Management Practices

Overconfidence and Excess Entry: An Experimental Approach

In the context of a lab experiment intended to mimick market entry decisions, overconfidence leads to the neglect of the quality of competition. When post-entry payoffs are based on individual abilities, individuals tend to overestimate their chances of relative success and enter more frequently. Surprisingly, overconfidence is even stronger when individuals' self-select into the experimental sessions knowing their success will depend partly on their skill.

Monitoring, Motivation, and Management: The Determinants of Opportunistic Behavior in a Field Experiment

In the context of a call centre, behavioural heterogeneity observed through employees shirking when reduced monitoring is introduced has important implications for the design and management of reward systems. Management needs to balance monitoring strategies needed to regulate opportunistic employees with strategies needed to sustain the motivation of the substantial fraction of employees disinclined to shirk.

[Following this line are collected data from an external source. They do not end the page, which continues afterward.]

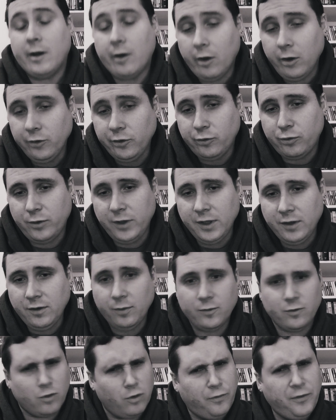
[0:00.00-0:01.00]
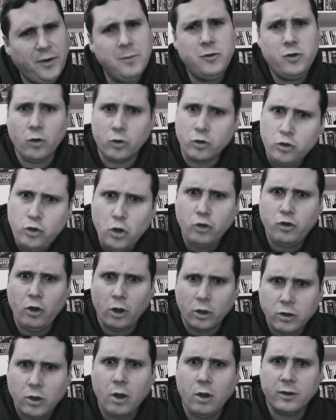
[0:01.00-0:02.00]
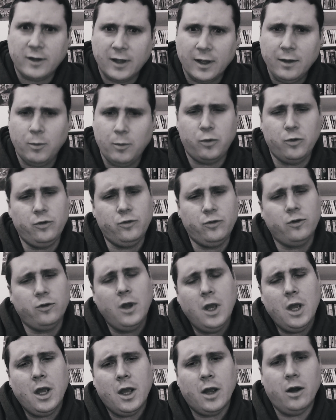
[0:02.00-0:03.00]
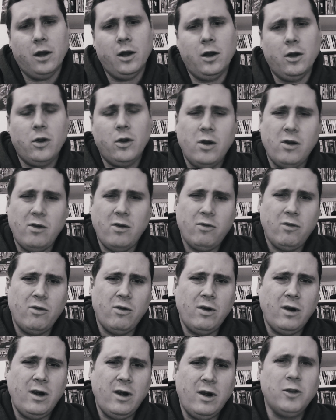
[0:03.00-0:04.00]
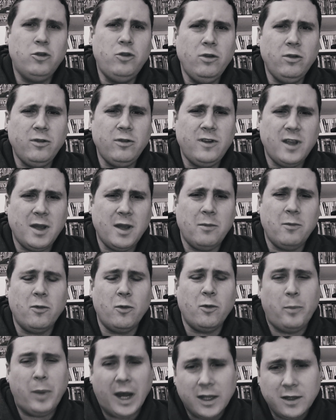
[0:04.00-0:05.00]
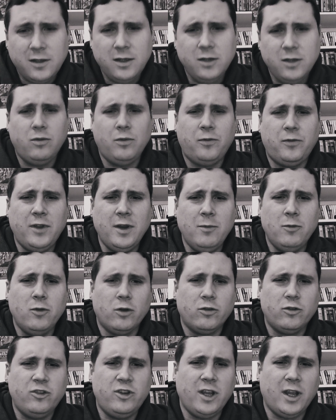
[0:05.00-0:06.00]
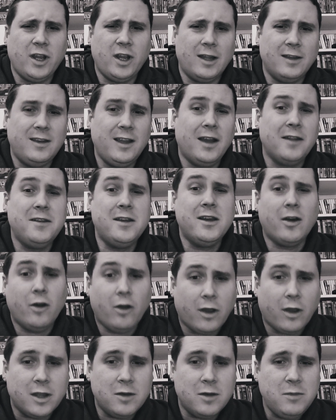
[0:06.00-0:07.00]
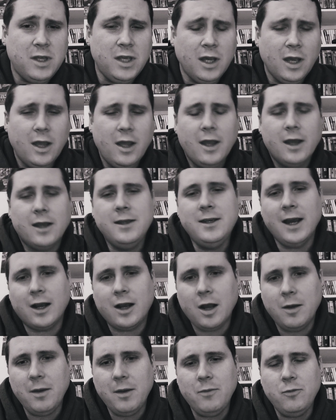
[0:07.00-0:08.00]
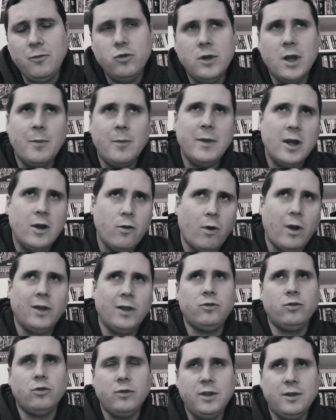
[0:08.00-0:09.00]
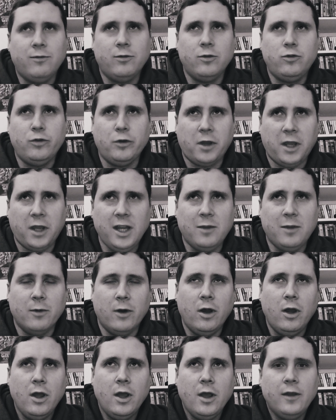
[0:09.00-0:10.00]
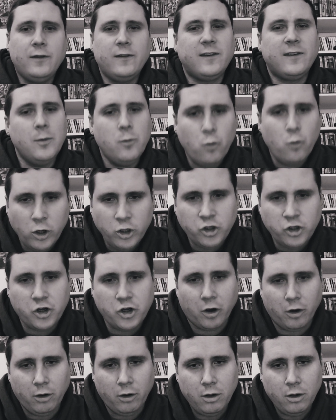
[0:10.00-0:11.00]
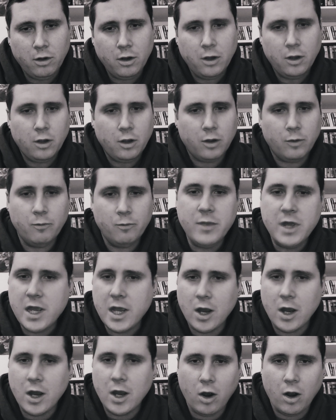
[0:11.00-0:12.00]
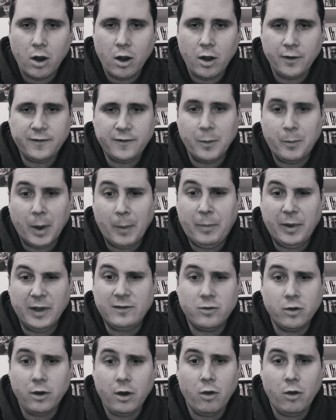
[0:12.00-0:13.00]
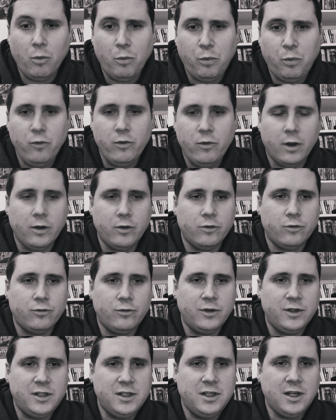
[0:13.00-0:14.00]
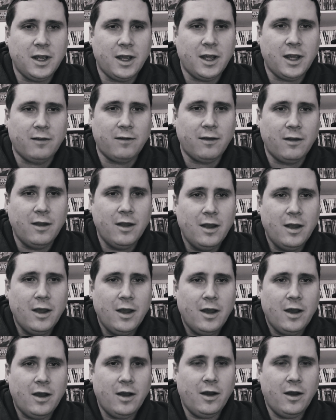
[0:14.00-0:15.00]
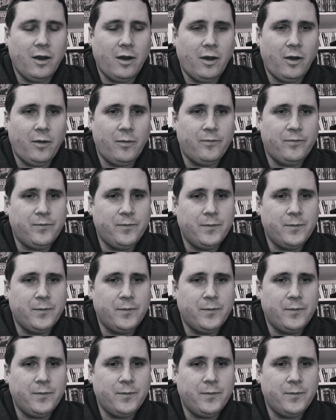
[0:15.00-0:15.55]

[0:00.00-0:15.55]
ensuite parce que le film dure 2h30 hein, en plus la deuxième partie du film, donc je dirais la dernière heure et demie, il y a quand même une amélioration au niveau du rythme. C'est moins chiant, mais euh, c'est pas passionnant non plus. Hein, je vous le dis direct. Euh,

It's (Not) All About the Jacksons: Testing Different Types of Short-Term Bonuses in the Field

In the context of a semiconductor factory in Israel, experimenting with different types of incentives yielded results that provide some guidance for organisations trying to motivate their employees, showing that incentives of small magnitude can motivate employees to perform better at low or insignificant cost. Also, simply allowing employees to choose their preferred form of incentive can neutralize the possible negative effect of cash bonuses on intrinsic motivation.

Employee Recognition and Performance: A Field Experiment

In the context of a basic, short-term data entry job, unannounced provision of public recognition to employees yielded an economically significant increase in performance. Results suggest that recognition works best when it is provided exclusively, but not too exclusively. The performance increases in exclusive recognition are mainly driven by strong positive responses of non-recipients, which is most likely due to conformity preferences.

Incentives for Managers and Inequality among Workers: Evidence from a Firm-Level Experiment

In the context of a fruit producer in the UK, the introduction of managerial incentives provides evidence of positive effects on worker productivity. In this context, when managers' pay is linked to the firm's performance, their interests become more aligned with those of the firm, which ultimately translates into stronger alignment of incentives of the workers they manage since the managers can target their efforts to specific workers. This also sheds some light on how managerial incentives determine earnings inequality among workers.

What Field Experiments Have and Have Not Taught Us About Managing Workers

This meta-analysis of field experimental evidence on firm-employee relationships finds strong evidence that financial incentive increase output, and that non-financial approaches and social relations also have important impacts. However, many important topics have not been studied yet using field experiments, including recruiting, worker promotion, and training.